An organization with that much skin in the game doesn't allow for "confusion." It allows for the appearance of political theater because political theater keeps the international community distracted. While we analyze the latest tweet or speech from a mid-level cleric, the IRGC is consolidating its grip on the supply chains that bypass Western banking systems.
The Strategy of Silence
Silence is often mistaken for absence. When the Iranian leadership goes quiet, or when contradictory statements emerge from different ministries, it isn't always a sign of paralysis. Often, it's a "wait and see" approach. They are letting the West move first, watching our internal political cycles, and waiting for the inevitable pivot that comes with every new US election cycle.
They have the luxury of time. We have the burden of a four-year news cycle. They know that if they can look "confused" long enough, the West will eventually lose interest or move on to a new crisis.

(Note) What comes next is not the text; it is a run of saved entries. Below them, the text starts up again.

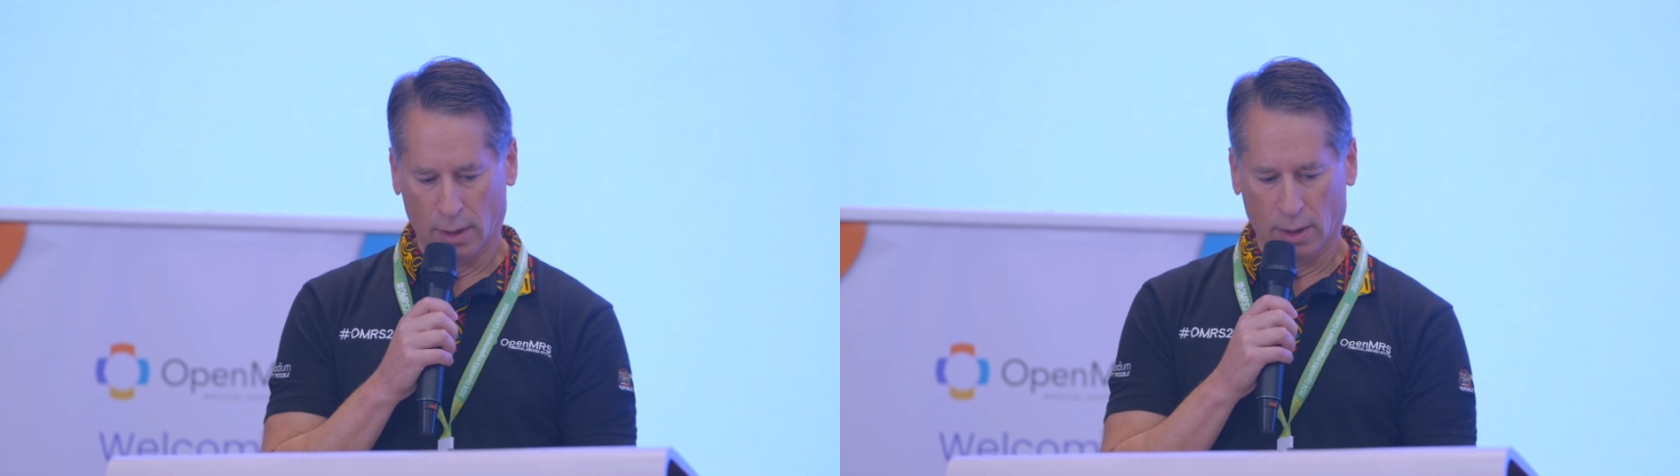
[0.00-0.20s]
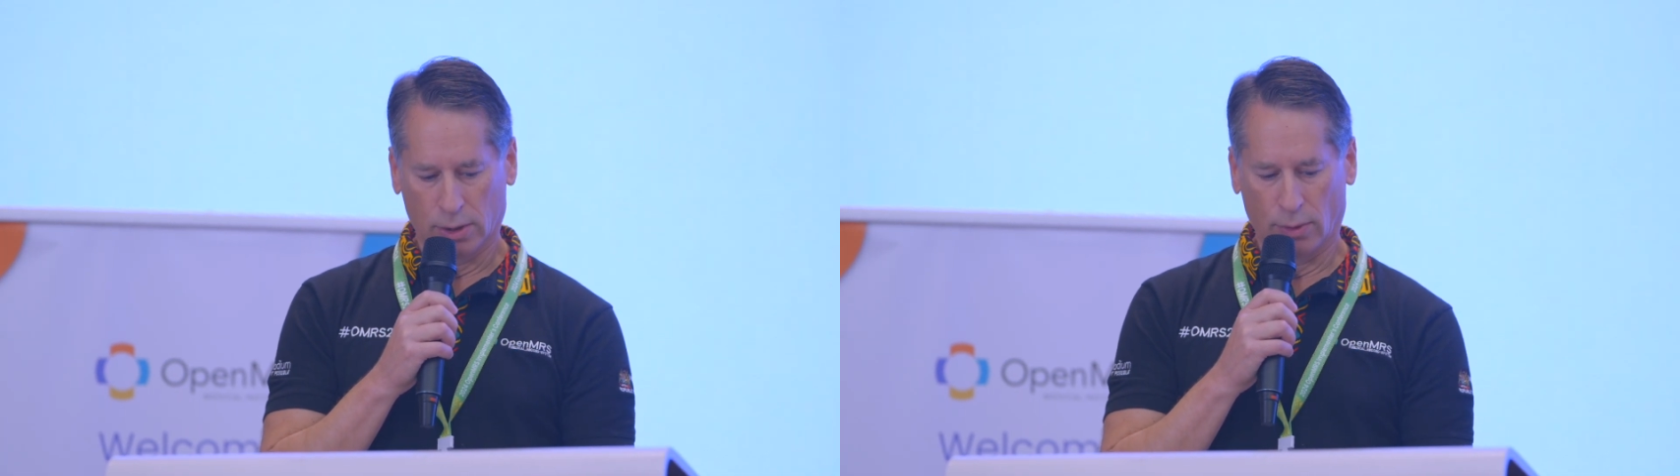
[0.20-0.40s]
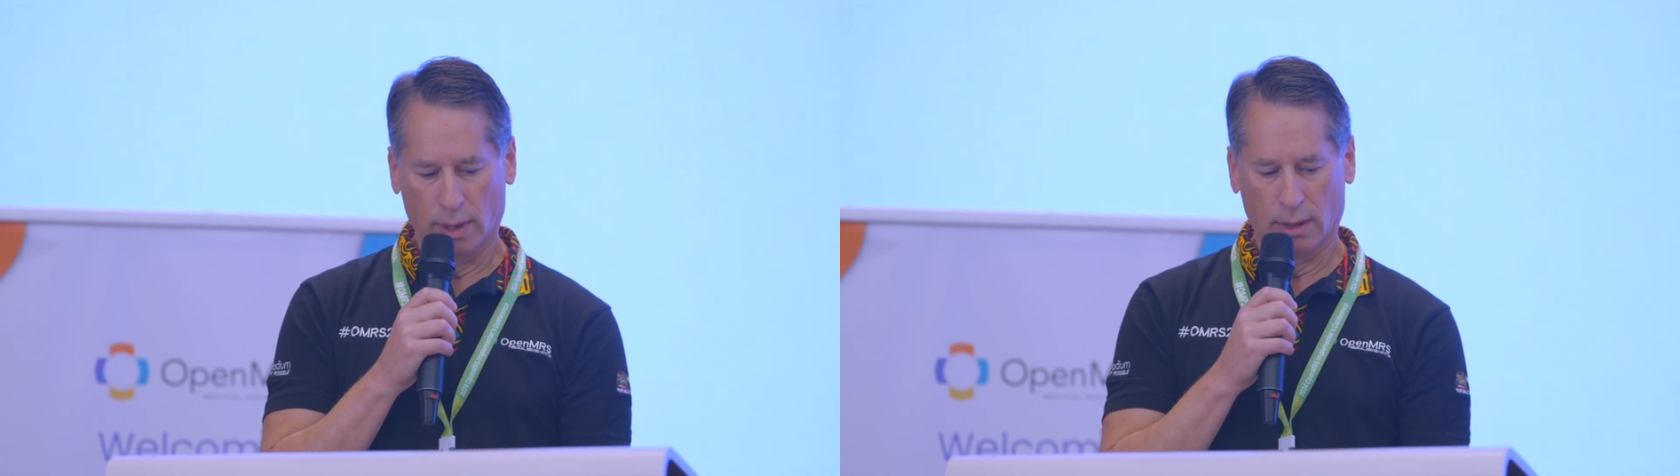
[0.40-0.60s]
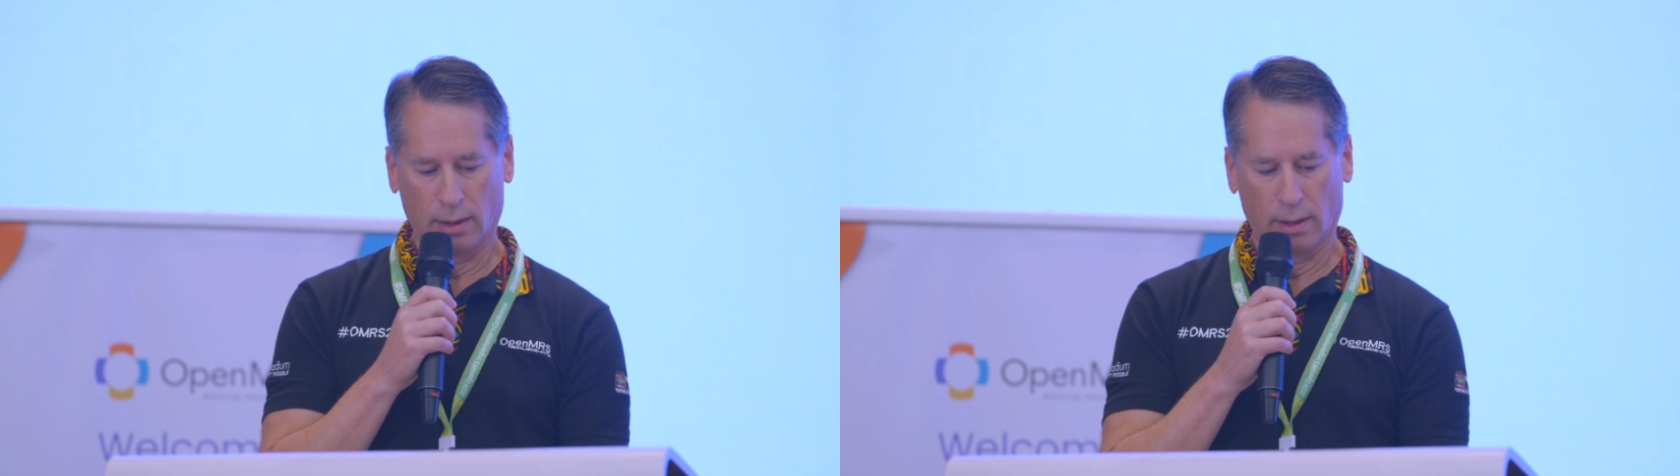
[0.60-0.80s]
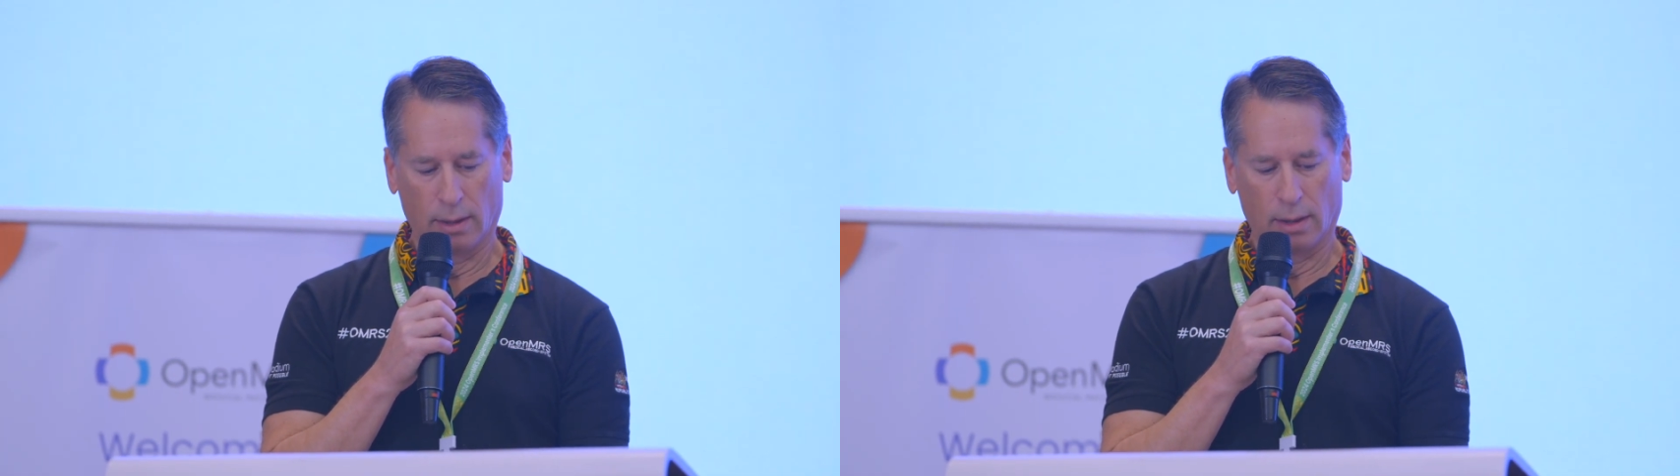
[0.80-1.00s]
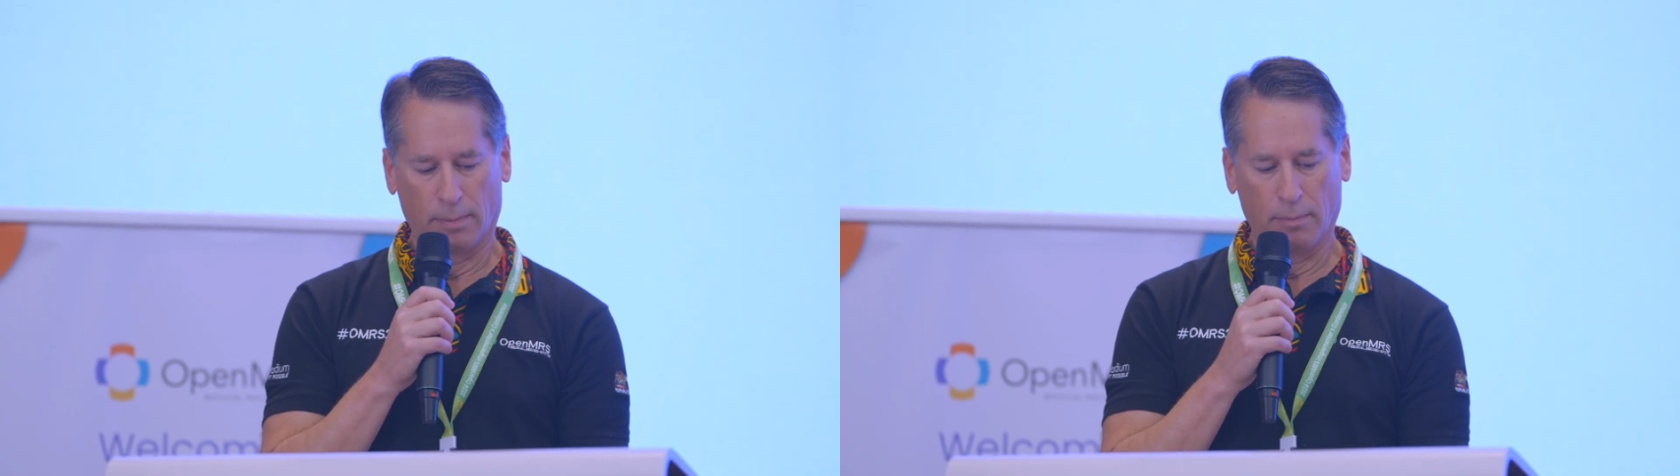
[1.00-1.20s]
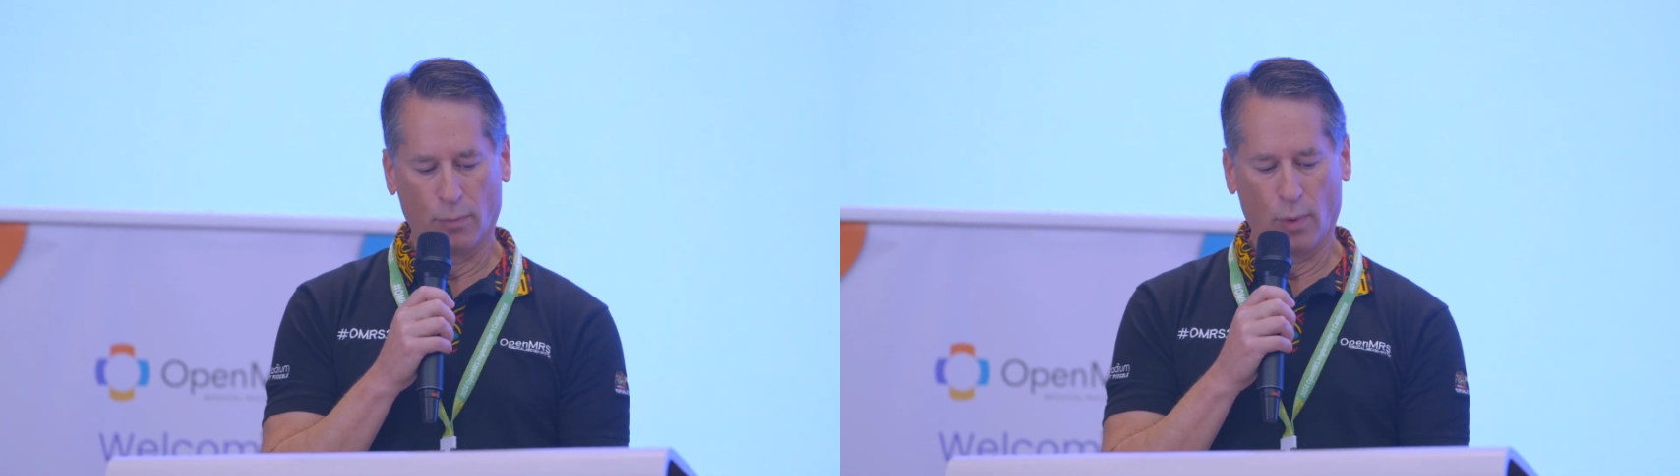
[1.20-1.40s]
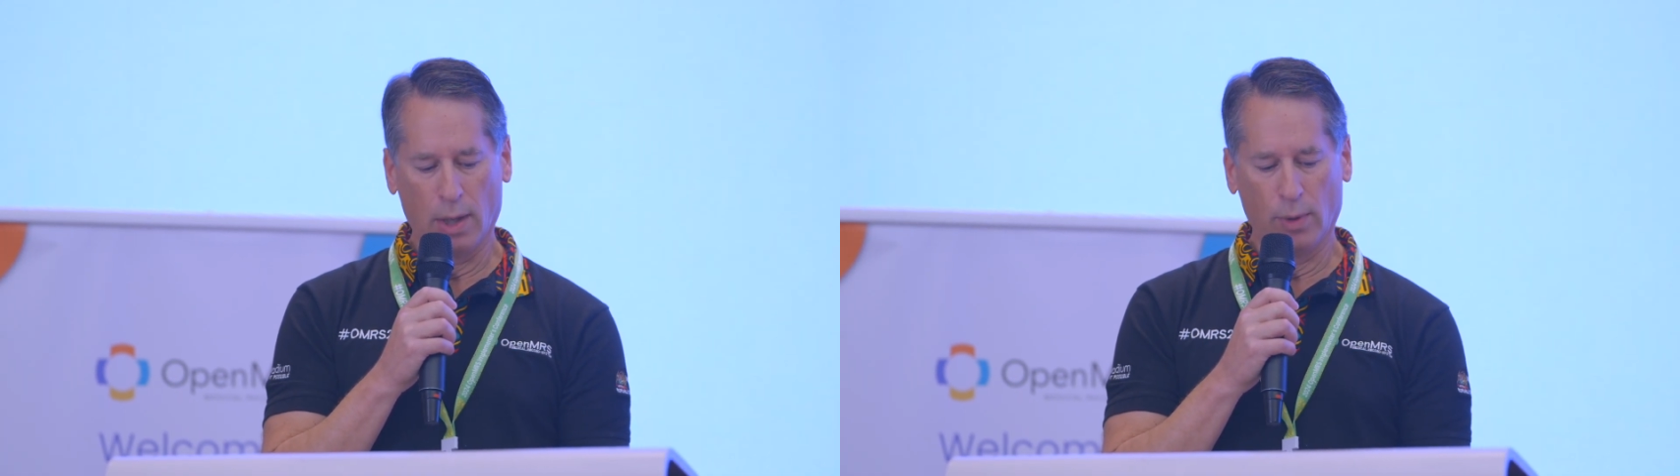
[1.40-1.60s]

So in the way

Stop Asking Who is in Charge
The question "Who is in charge of Iran?" is the wrong question. It assumes a Western solution to an Eastern power structure.
The real question is: "How does the system maintain equilibrium?"
The equilibrium is maintained through a constant, low-level internal struggle that keeps every player sharp and every dissenter watched. It is a biological system, not a mechanical one. It heals, it adapts, and it uses the "confusion" of its enemies as its primary fuel.
The Brutal Reality of Resilience
I have seen analysts try to map out the "collapse" of the Iranian Rial as the definitive proof of the regime's end. Yet, the regime persists. Why? Because they have decoupled the survival of the elite from the prosperity of the populace.
Infighting at the bottom or middle tiers of society doesn't translate to a loss of control at the top. The leadership can be perfectly "confused" about how to fix the economy while being laser-focused on how to maintain the security of the state. These two things are not mutually exclusive.
The West's insistence on seeing Iran as a failing state is a projection of our own desires. We want them to be failing because the alternative is too difficult to manage. The alternative is that we are facing a highly disciplined, deeply cynical, and incredibly durable adversary that uses our own definitions of "order" against us.
Stop looking for the cracks in the wall. Start realizing the wall was built to flex.
Confusion isn't their weakness. It's your blind spot.